Model Specification

Overview

The model specification is a standard Python script that defines everything needed to create, train, and evaluate a machine learning model.

This includes:

  • Model version and description

  • Model architecture/layout defined using the Keras API

  • Dataset and any augmentation settings

  • Classification labels (e.g. yes, no)

  • Training batch size, epochs, optimizer, loss metrics

  • Keras training callbacks

  • Tensorflow-Lite Converter settings for quantizing the model

  • Additional parameters to include in the .tflite model file’s metadata

Model Name

The filename of the model specification script is the name given to the model.

So a model specification script with the file path: ~/workspace/my_model_v1.py would have a model name: my_model_v1

Note

The model specification script’s name must only contain alphanumeric or underscore characters

Discoverable Models

The list_mltk_models API returns all MltkModel models found on the Model Search Path.
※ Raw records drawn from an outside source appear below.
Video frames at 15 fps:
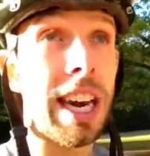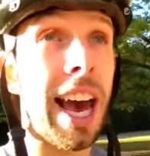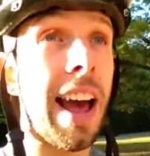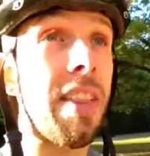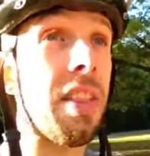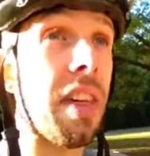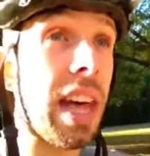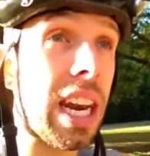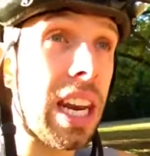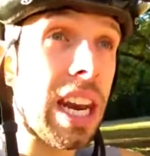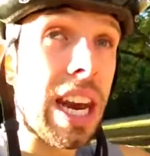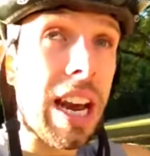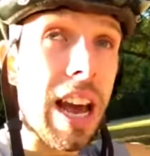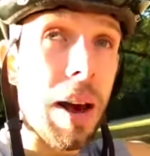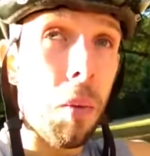And then
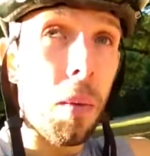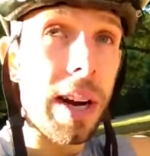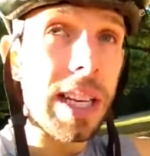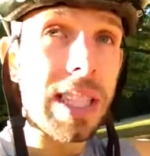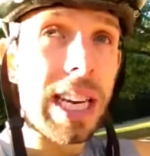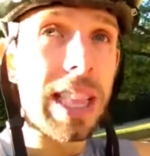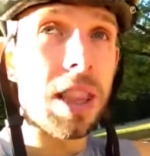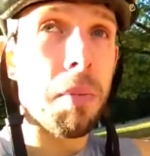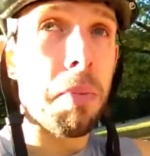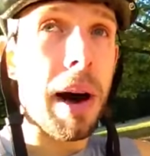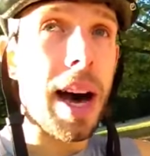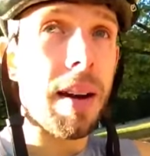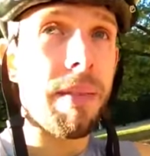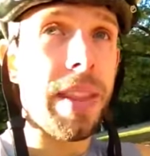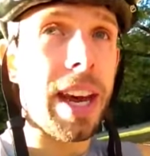when it's at the
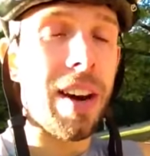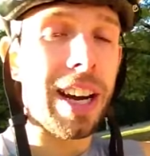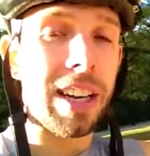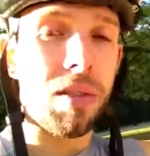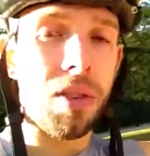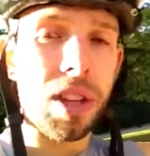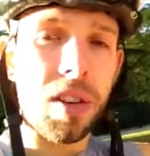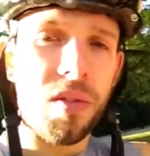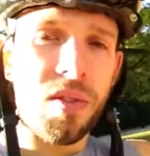bottom there, I can really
To make this API efficient, it only parses the text of the Python scripts found on the model search path for the delimiter @mltk_model (as opposed to loading each model as a Python module).
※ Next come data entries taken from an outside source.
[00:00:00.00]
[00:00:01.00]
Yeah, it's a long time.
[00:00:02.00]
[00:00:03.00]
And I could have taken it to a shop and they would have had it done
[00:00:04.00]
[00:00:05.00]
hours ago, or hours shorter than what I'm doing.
Thus, to make your model discoverable by this API, add @mltk_model to your model specification script.

MltkModel Class Instance

The core of the model specification script is the MltkModel class instance.
This is a Python class that contains all of the model settings and properties. Additional properties are added to the MltkModel by inheriting additional model “mixins”.

For example, the following might be added to the top of model specification script:

# Define a new MyModel class which inherits the 
# MltkModel and several mixins
# NOTE: The name of the custom class can by anything
# @mltk_model
class MyModel(
    MltkModel, 
    TrainMixin, 
    AudioDatasetMixin, 
    EvaluateClassifierMixin
):
    """My Model's class object"""

# Instantiate the MyModel class
my_model = MyModel()

Here we define our model’s class object: MyModel.

At a minimum, this class must inherit MltkModel.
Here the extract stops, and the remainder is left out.